Trying to find working with computers since the mid-80s, primarily using an Apple Macintosh and then moving to Microsoft company Windows-based machines around 1991. windows 10 lite x64
The first version of Windows I used was version 2. x (I can’t remember the actual number), which I seem to be to consider didn’t do anything too special. However, with the introduction of Windows 3. 0, things did start to improve dramatically, with Windows providing an environment in which you could ‘comfortably’ run applications.
Since that time, like 50 percent the world I believe, We’ve used various versions of Windows and I at present use XP. I have to admit, on the whole, I’m quite a fan of Windows. I have always found it pretty user friendly and it’s always (well’ almost always) allowed me to do my job without too many hickups.
A couple of years ago though, We bought a book on Linux which included a CD for Fedora Key 1 ) 0. We wasn’t sure what to expect when I installed the program, but what I actually got really impressed myself. The user interface was nice and clean and, once you still have used to it, easier than you think to use. OK, it wasn’t as polished as Windows, but considering it was free, it was very good!
I couldn’t get my printer to work, but I know that a lot of hardware manufacturers only provide driver software for Windows, so unless of course someone has written an unique Linux driver for your bit of hardware, it won’t work. I think even then, some hardware just won’t use Apache. That’s no big package though, as there are loads of printers and so on that do work with Linux, so it’s simply a case of checking that a part of hardware is recognized before buying it.
What really surprised me though was how amazingly fast Internet access was. Starting web pages in Mozilla on Linux happened in an instant – as fast as if the page was on my hard disk! I’ve fast broadband access, but even so, I still have to hold back sometimes while IE7 opens a page on Windows. Shortly enough for it to be a problem, but there is a slight delay there. With Mozilla/Linux though is actually instantaneous.

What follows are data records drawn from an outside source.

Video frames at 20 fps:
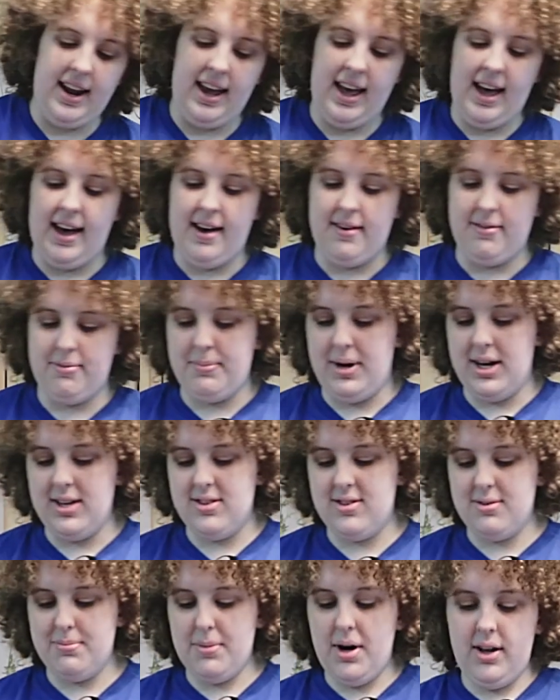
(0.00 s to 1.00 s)
I have my
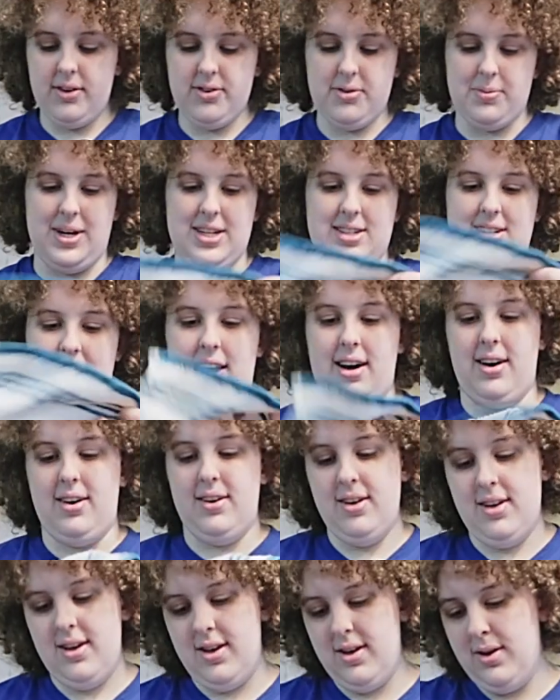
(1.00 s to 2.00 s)
small sweat towel,
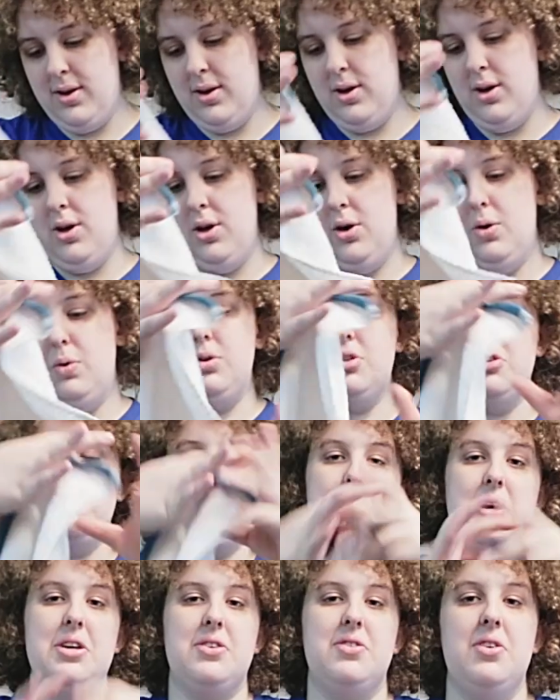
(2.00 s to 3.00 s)
which is
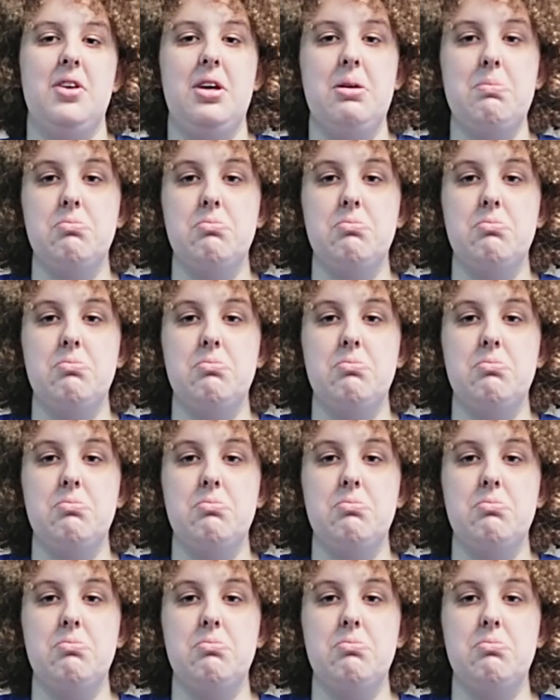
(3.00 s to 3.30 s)
basically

So, this brings me to me question – will Linux drive Windows out of the frame? In the end, the simple fact that it is free has to be a huge selling point (not that is must be sold, of course). I understand that in developing markets (China, India, etc), Linux is very popular. These are generally large markets, which will unquestionably influence the IT industry often. The more people that use something, the more popular it becomes, which causes even more people to make use of it – the snowball effect.
I suppose the question is, if I had a clear machine with nothing upon it at all, would My spouse and i install Linux or would I play it safe and install Windows? In the event that it was a machine that just I was going to use then, yes, I think I actually would associated with swap to Linux. However, if this was a machine that my partner and kids were heading to work with, I actually would probably stick with Windows. After all, my wife just wants the easiest solution available, and that is Windows.
The lack of hardware support is still the big sticking point, I think, to mass adoption of Linux. If perhaps this changes though, My spouse and i think within a few years time we could see Linux becoming more mainstream as far as home and business use is concerned.